The other aspect that’s changed in recent years is that certain countries have chosen to distance themselves from the global criminal enforcement community explained Leonard.
“Russia in particular, is one of the countries where these hackers are allegedly active. For obvious reasons, Russia is not very motivated to control activities of cybercriminals targeting businesses in nations that are allies of the Ukraine,” he said.
“The other thing that’s changed is that there’s money to be made as people are paying ransoms. The more people pay ransoms, the more it encourages hackers to get information and seek ransoms.”
The outgoing Minister for Customer Service in NSW Victor Dominello has spoken about the potential role of government to provide assured identity services going forward.
“Government should play a key role in building national cyber-resilience of organisations, including businesses.
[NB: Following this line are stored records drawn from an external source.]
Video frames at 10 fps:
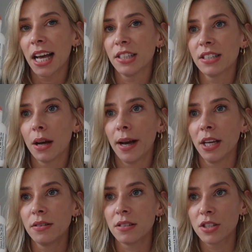And so I
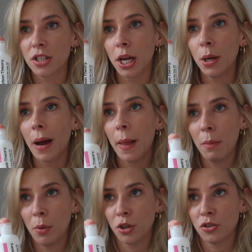use the soap
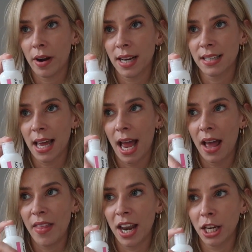and the moisturiser,
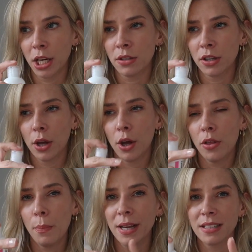and then I use
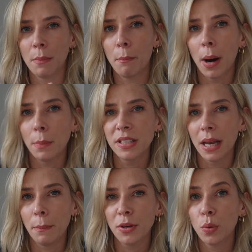other bits and bobs
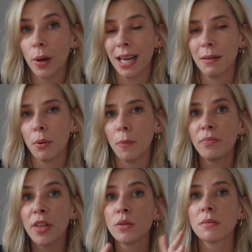in between,
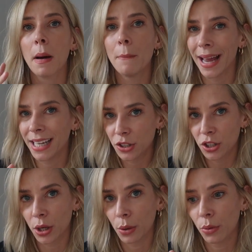but those are my main
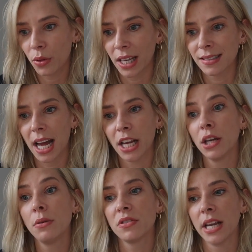two things that I
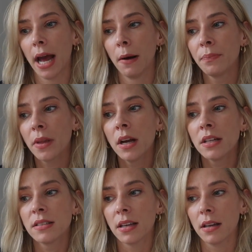use now
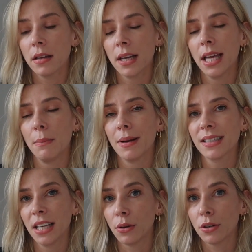to keep my
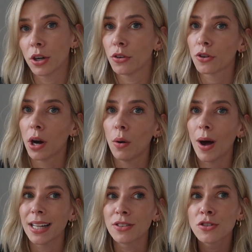skin under
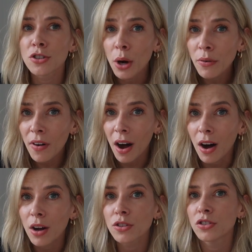control. And so
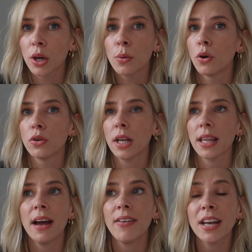far, so good.
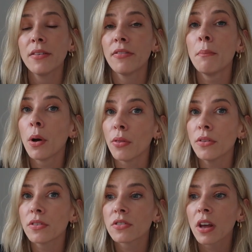Like, I've had it for
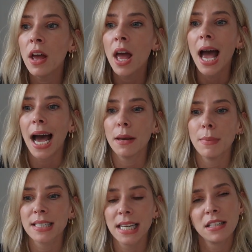months and
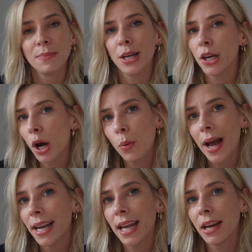my skin has been
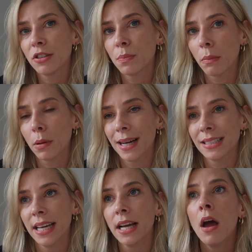nowhere near as
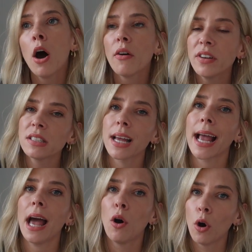problematic. Obviously I
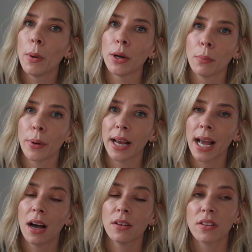get hormonal
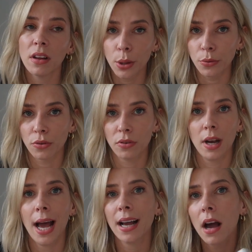breakouts, who
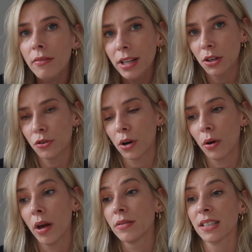doesn't? I can't really
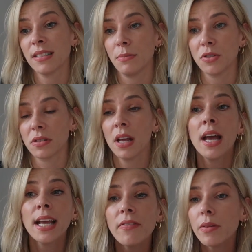control those except just
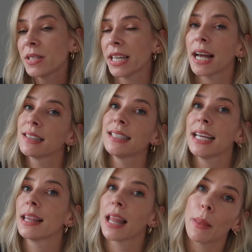give them
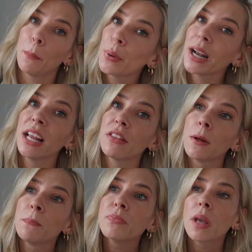TLC and let them
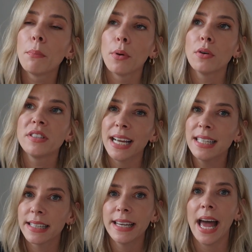breathe. But
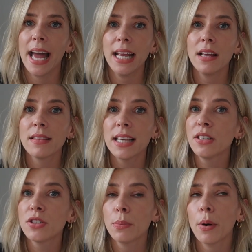day to day,
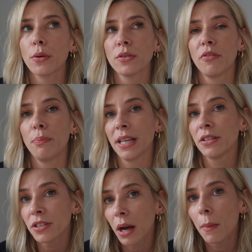these two products have
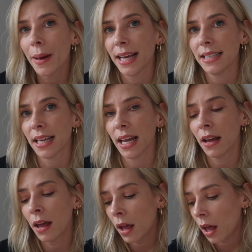been so
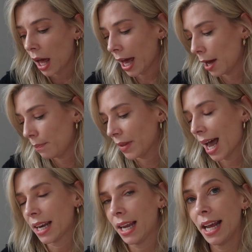amazing. And
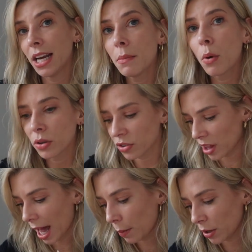in and amongst
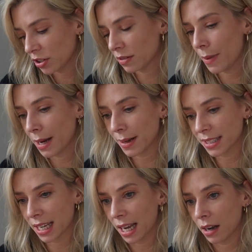that, which has made my
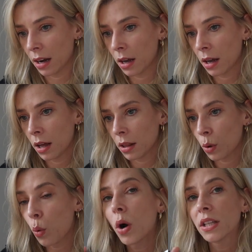skin
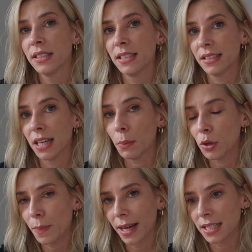quality so
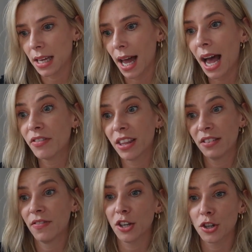much better. After
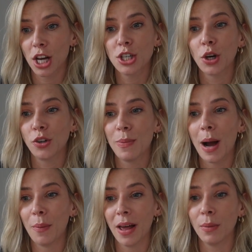this facial that I told you
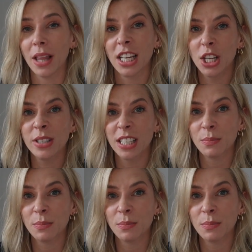about where they were like, use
Governments are already working on resolving identity of citizens across multiple government agencies and services, so that citizens only need to ‘tell government once’, and not need to enter the same information and verify identity in multiple places,” Leonard said.
“Federal and State Governments can leverage their technical solutions for ‘tell us once’, and for single point verification of identity, to provide cyber-resilience services for other organisations. This would be good for national security, and also particularly of value to SMEs, who are struggling to keep up with the evolving technical sophistication of the cybercriminals.
“I expect that Federal and State Governments will become a key provider of cyber-resilience capabilities to other organisations, and that this activity will quickly build momentum the next 6 to 24 months.”